TASK INPUTS Block Start
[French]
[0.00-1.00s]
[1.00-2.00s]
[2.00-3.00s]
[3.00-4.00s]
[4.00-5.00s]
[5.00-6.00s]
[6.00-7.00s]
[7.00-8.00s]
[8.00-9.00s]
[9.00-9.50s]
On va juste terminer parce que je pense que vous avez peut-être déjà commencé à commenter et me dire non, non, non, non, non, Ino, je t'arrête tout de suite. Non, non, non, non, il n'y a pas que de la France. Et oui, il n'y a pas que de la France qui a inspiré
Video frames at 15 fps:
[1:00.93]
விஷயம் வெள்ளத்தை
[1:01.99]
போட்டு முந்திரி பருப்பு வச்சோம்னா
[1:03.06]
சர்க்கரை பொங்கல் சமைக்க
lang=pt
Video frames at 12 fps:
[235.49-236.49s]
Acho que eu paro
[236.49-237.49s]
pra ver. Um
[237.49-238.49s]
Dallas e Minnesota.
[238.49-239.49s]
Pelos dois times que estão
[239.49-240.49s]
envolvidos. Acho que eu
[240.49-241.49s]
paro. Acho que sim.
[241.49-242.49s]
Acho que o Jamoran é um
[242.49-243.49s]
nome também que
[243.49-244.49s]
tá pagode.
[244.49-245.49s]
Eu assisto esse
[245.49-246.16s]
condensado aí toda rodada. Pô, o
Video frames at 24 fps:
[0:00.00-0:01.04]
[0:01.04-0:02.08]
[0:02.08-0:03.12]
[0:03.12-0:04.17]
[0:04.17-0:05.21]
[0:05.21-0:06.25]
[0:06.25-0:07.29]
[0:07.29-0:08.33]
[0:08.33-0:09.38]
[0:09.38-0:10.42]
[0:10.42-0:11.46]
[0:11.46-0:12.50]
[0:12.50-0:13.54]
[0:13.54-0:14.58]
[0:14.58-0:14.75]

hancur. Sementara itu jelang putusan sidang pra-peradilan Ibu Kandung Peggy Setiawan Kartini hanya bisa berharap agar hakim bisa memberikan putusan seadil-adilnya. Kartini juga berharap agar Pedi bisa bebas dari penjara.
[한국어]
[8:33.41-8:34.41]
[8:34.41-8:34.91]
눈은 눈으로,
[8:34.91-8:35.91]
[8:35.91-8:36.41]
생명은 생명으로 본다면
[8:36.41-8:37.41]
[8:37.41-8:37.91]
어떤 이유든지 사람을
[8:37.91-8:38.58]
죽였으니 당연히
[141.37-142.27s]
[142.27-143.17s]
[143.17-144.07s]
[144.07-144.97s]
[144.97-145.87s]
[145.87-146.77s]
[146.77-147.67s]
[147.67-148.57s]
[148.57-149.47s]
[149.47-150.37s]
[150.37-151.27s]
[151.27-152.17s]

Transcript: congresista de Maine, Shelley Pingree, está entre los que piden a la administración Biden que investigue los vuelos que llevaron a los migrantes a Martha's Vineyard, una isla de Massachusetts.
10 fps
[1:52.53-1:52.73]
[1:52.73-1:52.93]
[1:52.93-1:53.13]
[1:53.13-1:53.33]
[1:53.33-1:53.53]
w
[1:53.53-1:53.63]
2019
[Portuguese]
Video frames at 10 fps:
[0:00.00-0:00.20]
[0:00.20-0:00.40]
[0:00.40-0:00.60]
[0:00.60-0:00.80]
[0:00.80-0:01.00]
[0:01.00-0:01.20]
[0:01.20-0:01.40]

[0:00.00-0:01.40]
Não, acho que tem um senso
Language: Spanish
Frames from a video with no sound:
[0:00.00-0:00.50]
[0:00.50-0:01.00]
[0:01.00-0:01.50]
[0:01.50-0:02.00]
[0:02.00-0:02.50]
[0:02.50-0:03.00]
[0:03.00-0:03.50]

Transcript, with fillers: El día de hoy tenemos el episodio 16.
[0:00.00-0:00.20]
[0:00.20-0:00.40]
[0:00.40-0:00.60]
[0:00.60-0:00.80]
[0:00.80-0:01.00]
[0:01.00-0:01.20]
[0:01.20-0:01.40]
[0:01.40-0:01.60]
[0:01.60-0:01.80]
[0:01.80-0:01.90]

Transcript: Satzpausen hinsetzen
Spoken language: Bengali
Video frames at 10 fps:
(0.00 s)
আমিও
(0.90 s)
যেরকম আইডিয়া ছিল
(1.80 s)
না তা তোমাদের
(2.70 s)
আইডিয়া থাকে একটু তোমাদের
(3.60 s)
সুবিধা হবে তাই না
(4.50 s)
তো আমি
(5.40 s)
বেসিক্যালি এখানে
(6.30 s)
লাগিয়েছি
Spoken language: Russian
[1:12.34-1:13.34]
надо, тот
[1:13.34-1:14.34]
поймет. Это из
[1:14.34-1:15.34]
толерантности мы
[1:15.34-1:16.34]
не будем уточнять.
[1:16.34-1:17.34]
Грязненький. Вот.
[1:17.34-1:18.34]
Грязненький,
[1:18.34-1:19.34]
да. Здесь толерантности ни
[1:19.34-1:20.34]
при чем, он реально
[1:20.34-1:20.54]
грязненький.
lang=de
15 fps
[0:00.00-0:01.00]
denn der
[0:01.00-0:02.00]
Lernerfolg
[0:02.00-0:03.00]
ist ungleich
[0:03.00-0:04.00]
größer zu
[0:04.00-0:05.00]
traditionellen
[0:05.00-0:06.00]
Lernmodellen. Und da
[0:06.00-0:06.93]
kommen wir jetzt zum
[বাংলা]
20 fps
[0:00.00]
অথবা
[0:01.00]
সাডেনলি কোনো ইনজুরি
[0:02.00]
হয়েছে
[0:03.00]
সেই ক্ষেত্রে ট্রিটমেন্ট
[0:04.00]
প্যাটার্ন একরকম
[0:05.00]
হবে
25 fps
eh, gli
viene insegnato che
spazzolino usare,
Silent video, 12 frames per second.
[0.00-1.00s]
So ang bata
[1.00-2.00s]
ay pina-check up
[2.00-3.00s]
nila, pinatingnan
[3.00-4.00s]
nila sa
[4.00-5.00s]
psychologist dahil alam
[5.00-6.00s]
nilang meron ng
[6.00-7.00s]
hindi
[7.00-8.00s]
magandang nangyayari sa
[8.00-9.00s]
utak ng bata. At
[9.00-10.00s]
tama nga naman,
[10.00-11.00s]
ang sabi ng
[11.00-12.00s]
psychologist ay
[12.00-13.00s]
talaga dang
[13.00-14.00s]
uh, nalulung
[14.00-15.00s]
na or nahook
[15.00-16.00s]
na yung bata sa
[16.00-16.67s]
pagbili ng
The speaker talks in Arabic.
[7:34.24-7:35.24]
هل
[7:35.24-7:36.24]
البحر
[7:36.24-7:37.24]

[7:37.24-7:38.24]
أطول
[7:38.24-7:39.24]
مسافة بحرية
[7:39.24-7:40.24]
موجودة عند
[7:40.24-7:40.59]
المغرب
TASK INPUTS Block End
## AIM OF THE EXERCISE
Pick out every line above that contains the word "with" and copy it.

## PROBLEM SOLUTION
Frames from a video with no sound:
Transcript, with fillers: El día de hoy tenemos el episodio 16.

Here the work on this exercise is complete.